Mt. Baldy from the North Backbone Trail
Mt. Baldy from the North Backbone Trail

What would you think of a 44 mile trail race with 10,000 feet of gain that climbs Mt. Baden-Powell… and Mt. Baldy… by the North Backbone Trail… at night… by the light of a full moon… with the requirement to carry 10 percent of your body weight, NOT including the additional weight of food and water?

Paul V. Engelhardt, winner of the Big Pines Trail Marathon in 1934, 1935 and 1936. Photo: Los Angeles County Department of Parks and Recreation
Paul V. Engelhardt, winner of the Big Pines Trail Marathon in 1934, 1935 and 1936. Photo: Los Angeles County Department of Parks and Recreation

The Big Pines Trail Marathon was first run on August 23-24, 1934. Based on the description in the Autumn 1934 edition of Trails Magazine, the course would rank high among the toughest mountain courses we run today.

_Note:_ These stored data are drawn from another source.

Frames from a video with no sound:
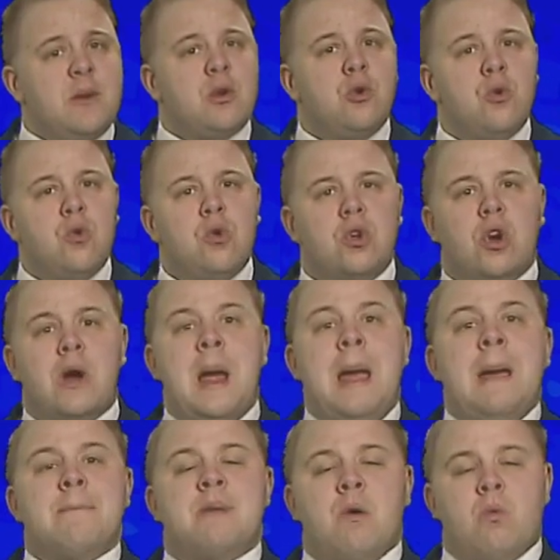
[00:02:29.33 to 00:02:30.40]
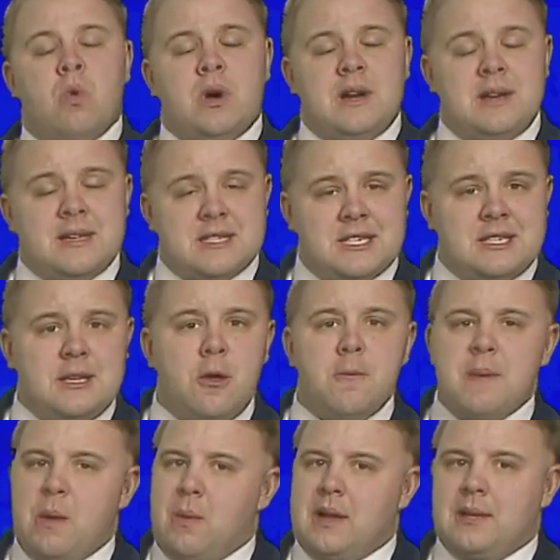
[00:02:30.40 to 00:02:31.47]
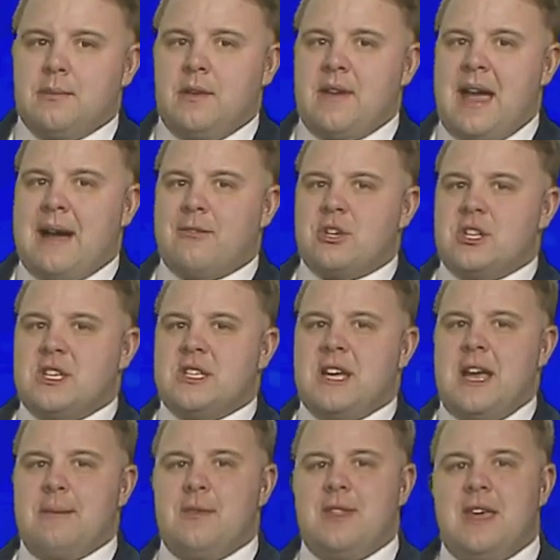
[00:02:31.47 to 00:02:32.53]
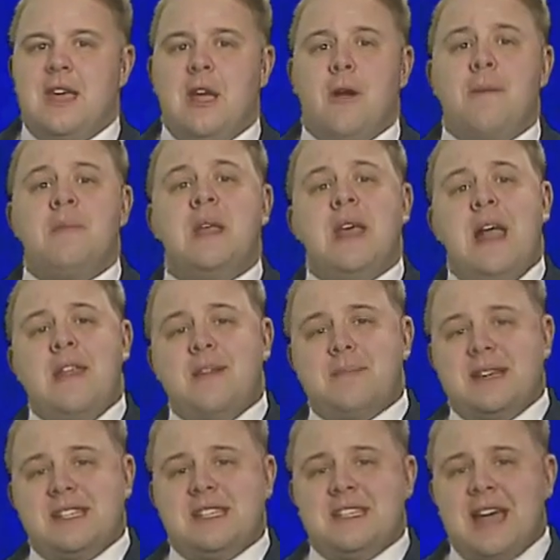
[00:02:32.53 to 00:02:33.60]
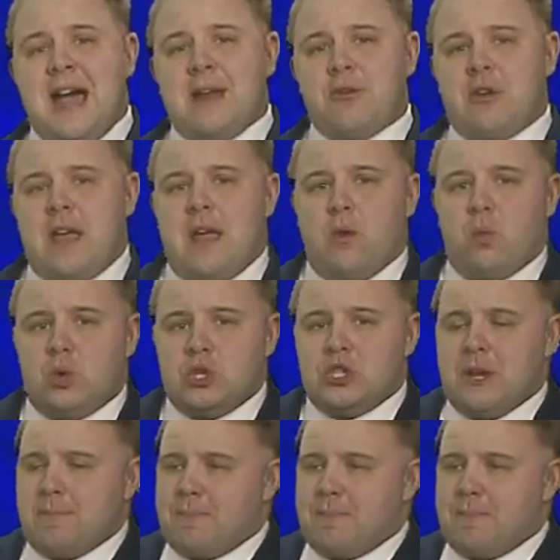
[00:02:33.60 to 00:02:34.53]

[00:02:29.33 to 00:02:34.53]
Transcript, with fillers: cooler, but we're going to still be well above average this time of the year. And then by Saturday, we'll jump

“Starting at Jackson Lake at an elevation of 6,000 feet, it leads over the Blue Ridge Range at 7,800 feet, down to the Big Rock-Vincent Gulch divide, 6,500 feet, up 4 miles by 38 switchbacks to the summit of Mt. Baden-Powell, 9,389 feet, back to the head of Big Rock, and east along the summit of Blue Ridge, over Lookout Peak, 8,505 feet, east over Wright Mountain to the Prairie Fork-Lytle Creek divide at 7,800 feet, over Pine Mountain, 9,661 feet, and Mt. Dawson, 9,551 feet, to the summit of Mt. San Antonio, 10,080 feet. Turning back here, crossing again the saddle at the head of Lytle Creek to the Oak Canyon trail, down through Wrightwood and up to Big Pines Park, where the finish line is at the Davidson Arch, elevation 6,864 feet.”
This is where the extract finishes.